• [WORK INSTRUCTIONS]: Starting at the line with "[00:00:00.40 to 00:00:00.80]", retype every remaining line of the records exactly. Do not include pictures.

(Records from a data source)
-------

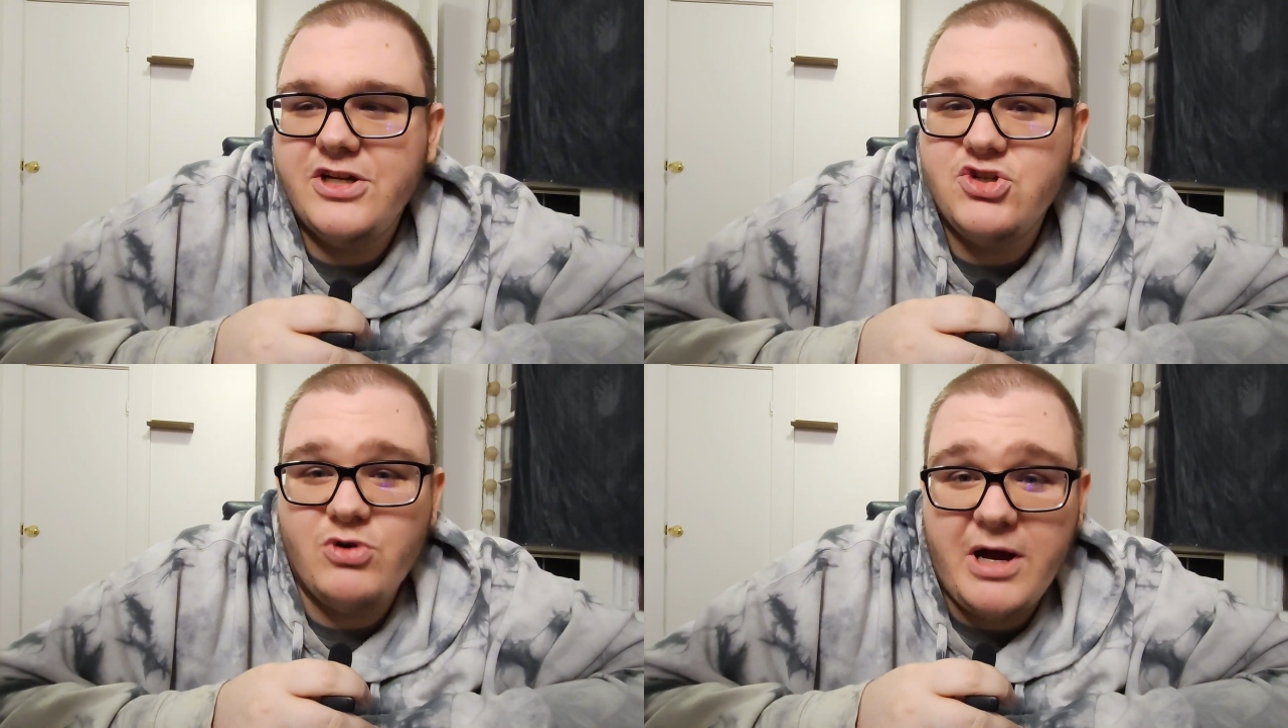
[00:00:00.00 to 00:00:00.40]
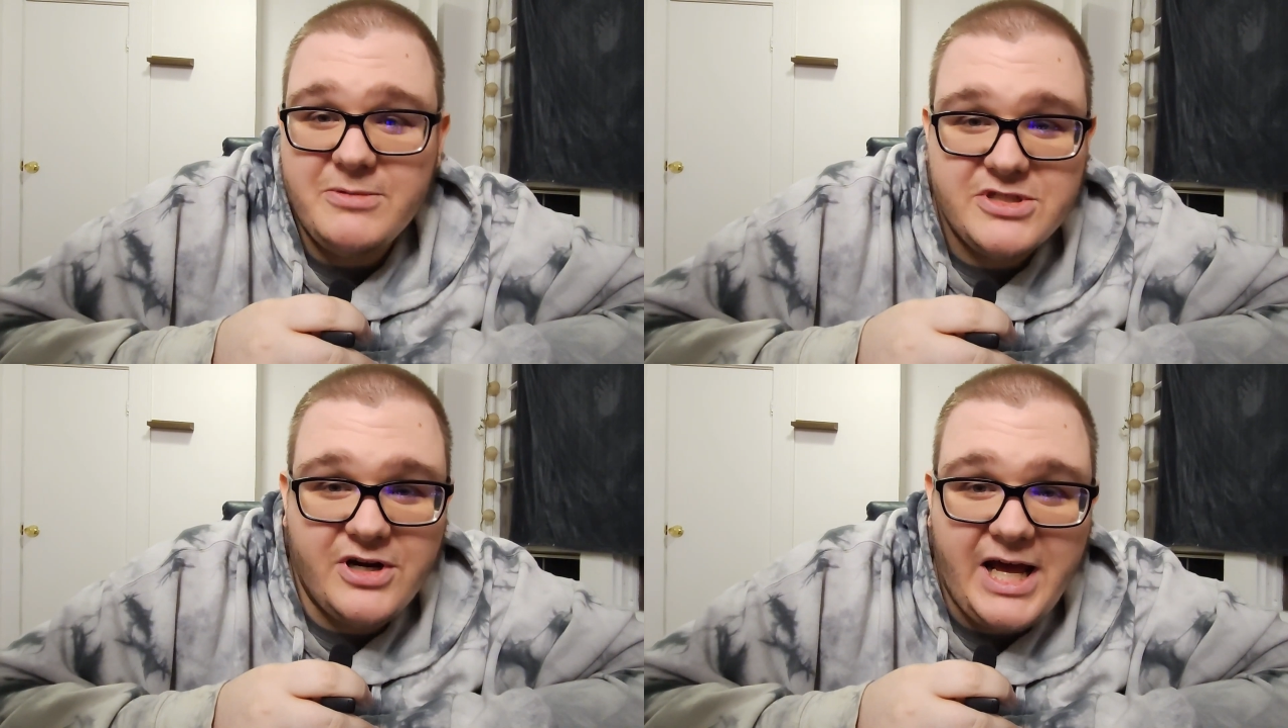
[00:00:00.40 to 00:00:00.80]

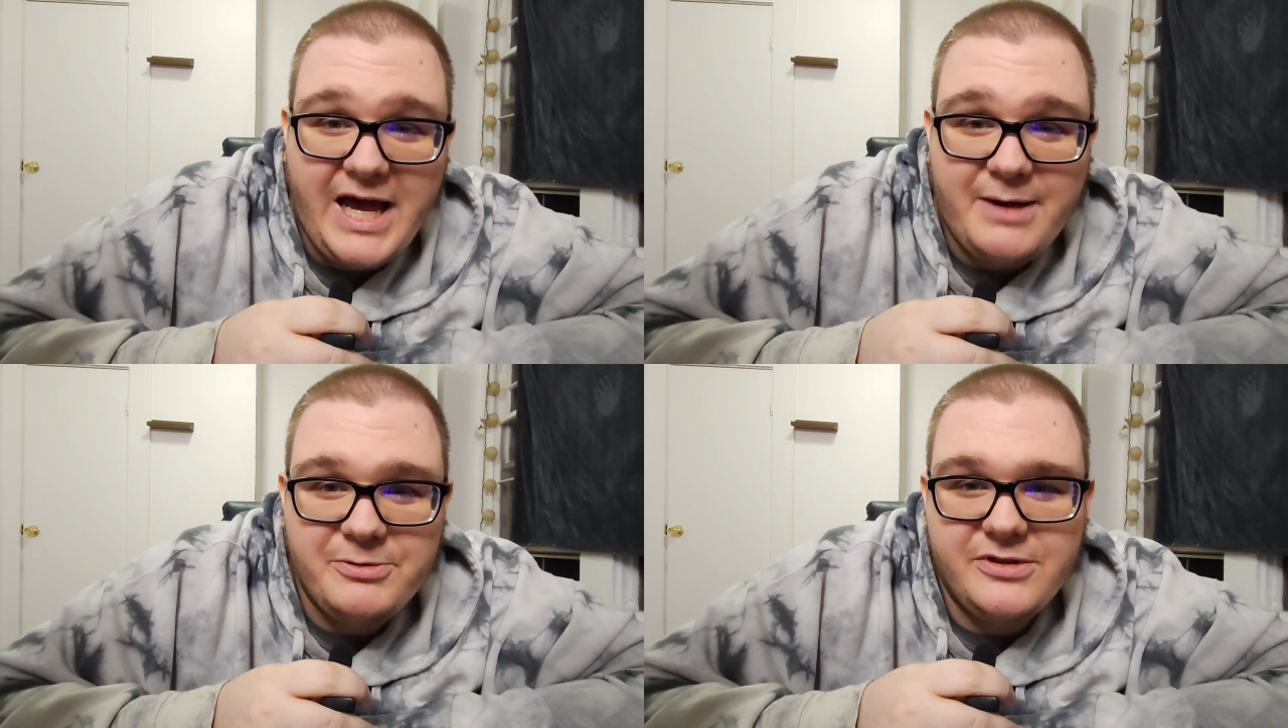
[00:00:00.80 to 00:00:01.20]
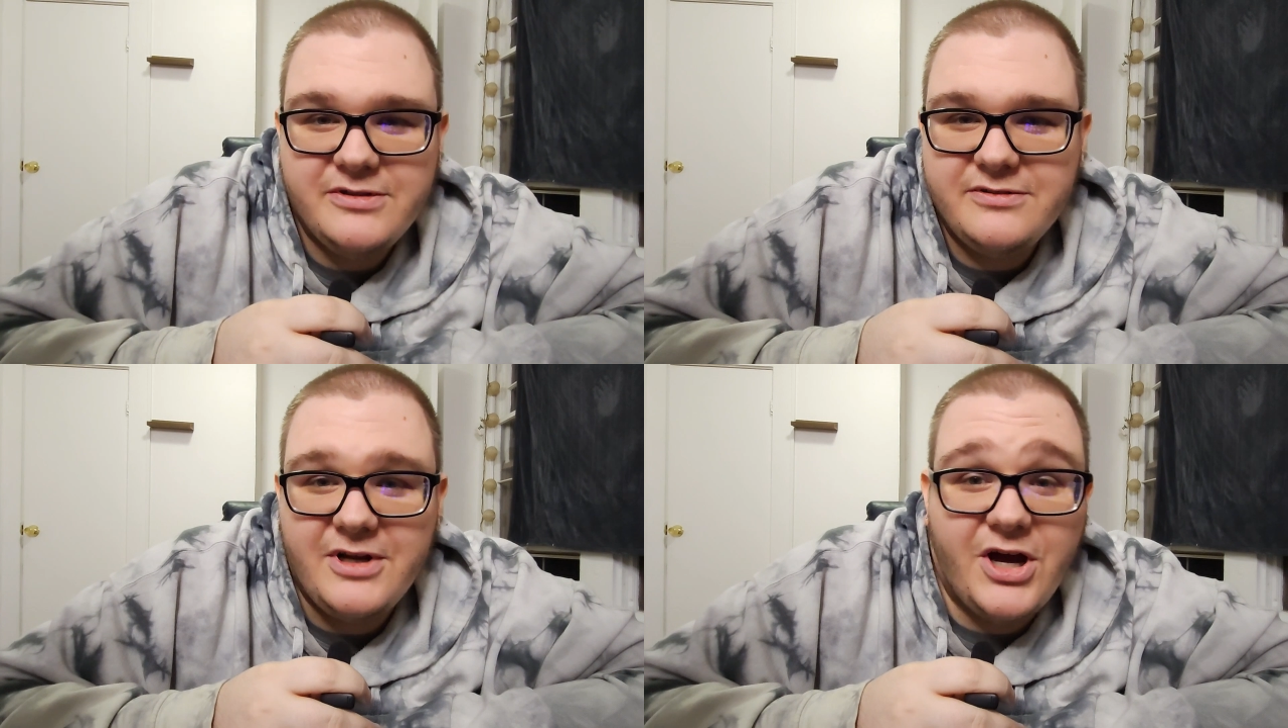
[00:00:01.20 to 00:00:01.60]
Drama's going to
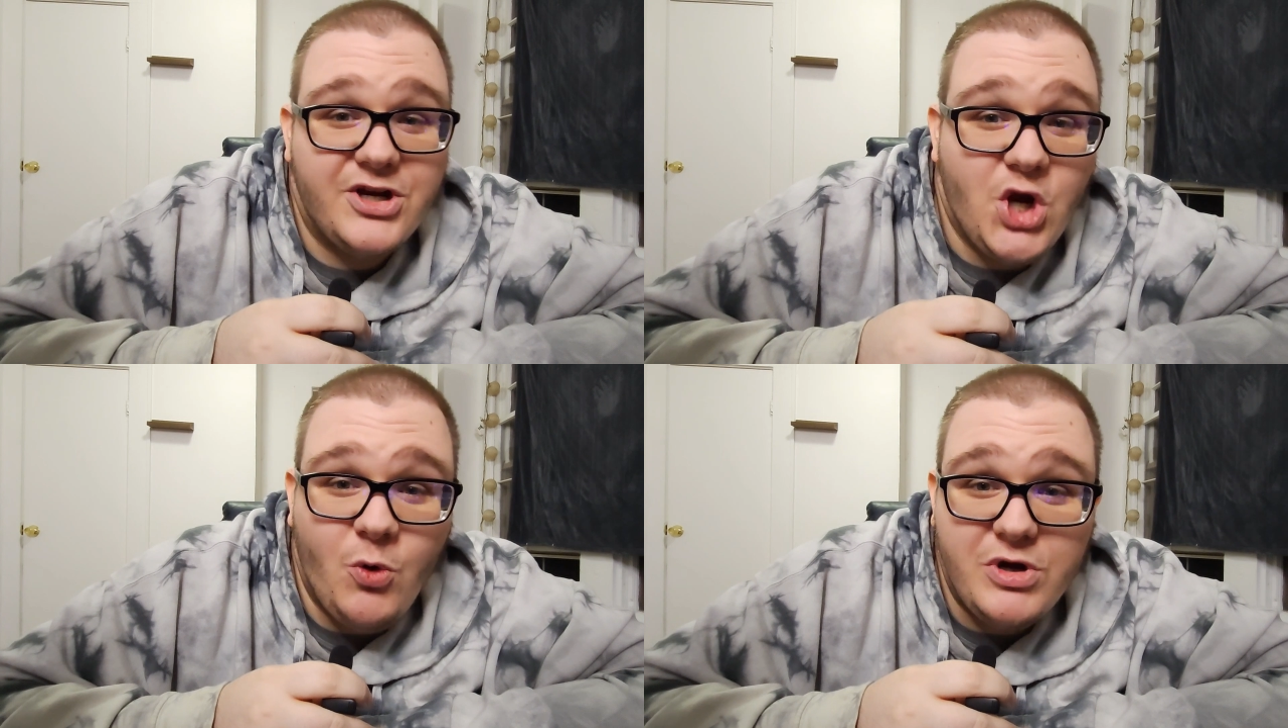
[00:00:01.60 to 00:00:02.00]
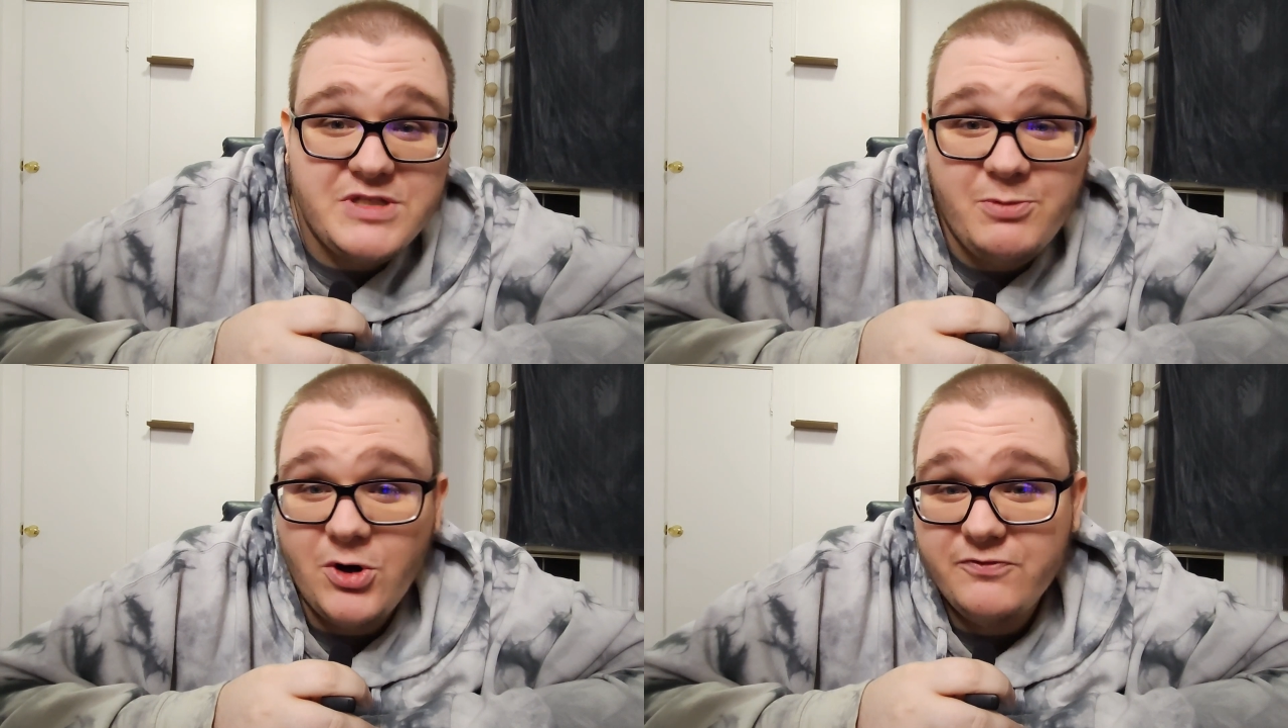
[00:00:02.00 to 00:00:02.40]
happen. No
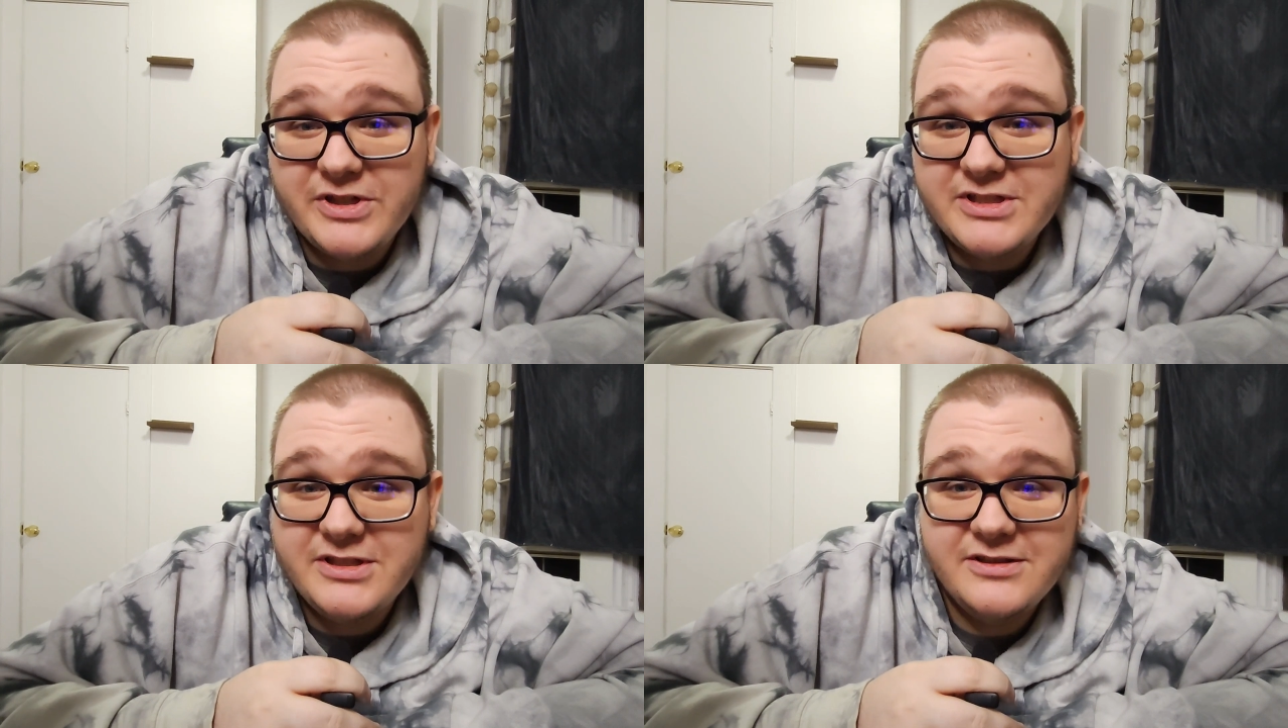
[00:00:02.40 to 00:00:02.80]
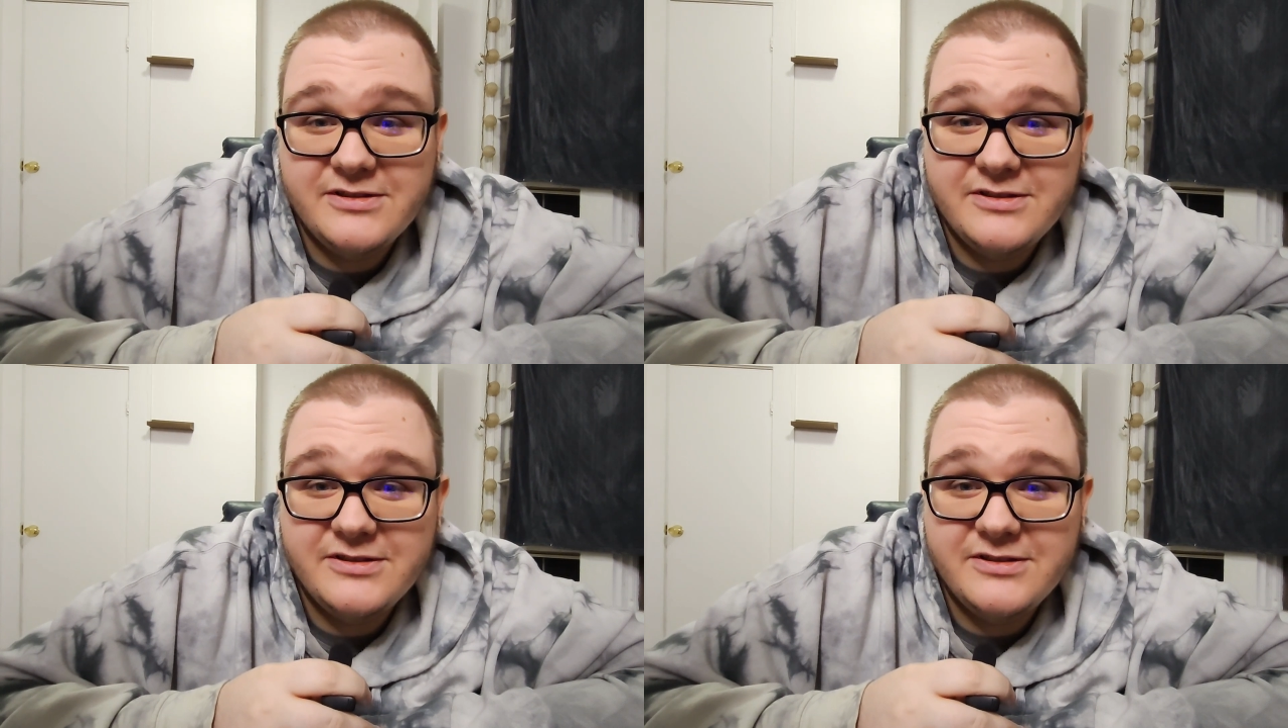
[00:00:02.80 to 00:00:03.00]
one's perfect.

-------

• [EXERCISE RESULT]:
[00:00:00.40 to 00:00:00.80]

[00:00:00.80 to 00:00:01.20]
[00:00:01.20 to 00:00:01.60]
Drama's going to
[00:00:01.60 to 00:00:02.00]
[00:00:02.00 to 00:00:02.40]
happen. No
[00:00:02.40 to 00:00:02.80]
[00:00:02.80 to 00:00:03.00]
one's perfect.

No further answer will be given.